AFRICA: A US$1·4bn project to revitalise the 1 860 km Tanzania – Zambia Railway was officially launched during a visit by Chinese Premier Li Qiang to Zambia’s President Hakainde Hichilema.
Hichilema, Li and Tanzania’s Vice-President Emmanuel John Nchimbi officially launched the project with unveiling of a plaque at Mulungushi International Conference Centre in Lusaka on November 20. Meanwhile, Tazara has announced the start of ’boots on the ground’ worts in Kapiri Mposhi.

The 1 067 mm gauge Tazara line from Dar es Salaam in Tanzania to Kapiri Mposhi in Zambia was originally financed by China and built by China Civil Engineering Construction Corp in the 1970s as a symbol of post-colonial development.
Negotiations for a revitalisation programme have been underway for some time. A MoU was signed by the three countries’ heads of state in Beijing in September 2024, and a further agreement covering a concession and Chinese government support was signed in Beijing on September 29 this year.
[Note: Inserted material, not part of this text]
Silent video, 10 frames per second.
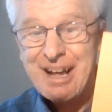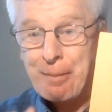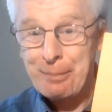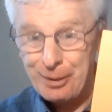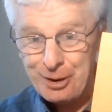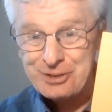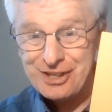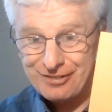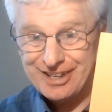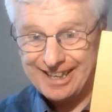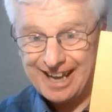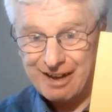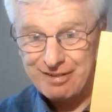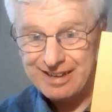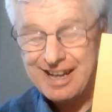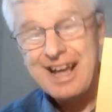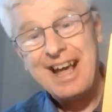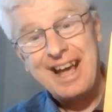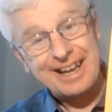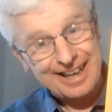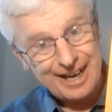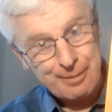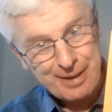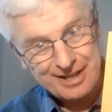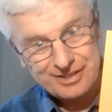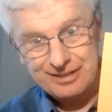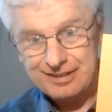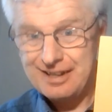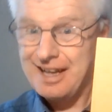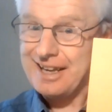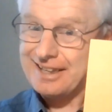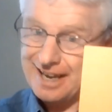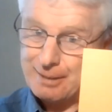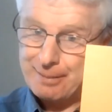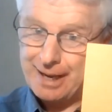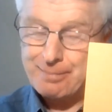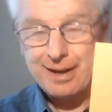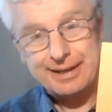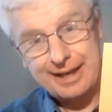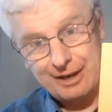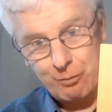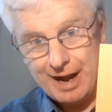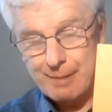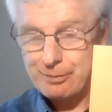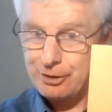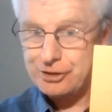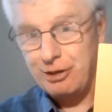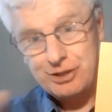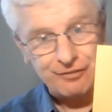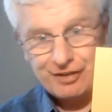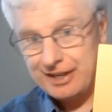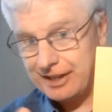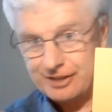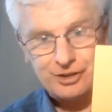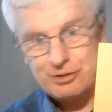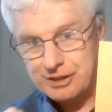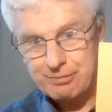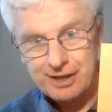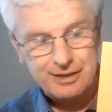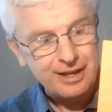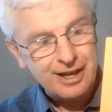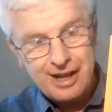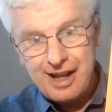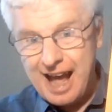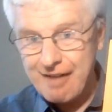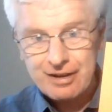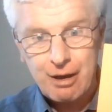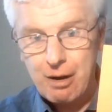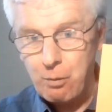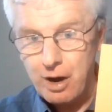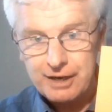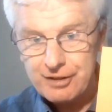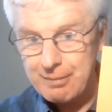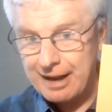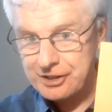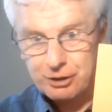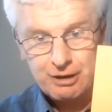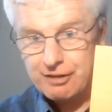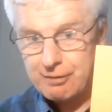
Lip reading: Pause the video, get a pencil, get a paper, get a whiteboard, use your finger, do something. Have a go at one of them, at two of them,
‘Tazara is a symbol of the enduring partnership between Zambia, Tanzania and China’, said Hichilema. ‘It is our duty to deepen this partnership.’ He said that the Tazara railway is potentially ‘more important today than ever before’.
Economic corridor

The work to be undertaken by China Civil Engineering Construction Corp under a 30-year concession is to include the systematic repair and upgrading of existing infrastructure including stations, earthworks, tracks, bridges, power supplies and telecoms. it will include the purchase of around 34 locos, 760 wagons and 18 coaches.
Freight capacity is expected increase from 200 000 to 2·4 million tonnes/year within three years, with transit times reduced by two-thirds.
On November 18 a delegation from CCECC’s parent company China Railway Construction Corporation visited Hichilema, who said Tazara should be developed as more than just a transport corridor, and the revitalisation would enable the line to offer more economic value with opportunities in mining, agriculture and other sectors.
‘We should be working to deepen our co-operation and to exploit the resource endowments that sit along the Tazara corridor — an economic corridor rather than just a transport corridor’, he said.
At the launch event, Li said the rail line was a signature project of China-Africa co-operation, and China is ready to assist with building the Tazara prosperity belt and ‘work with Zambia and Tanzania to take the revitalisation of the railway as an opportunity to strengthen infrastructure connectivity’.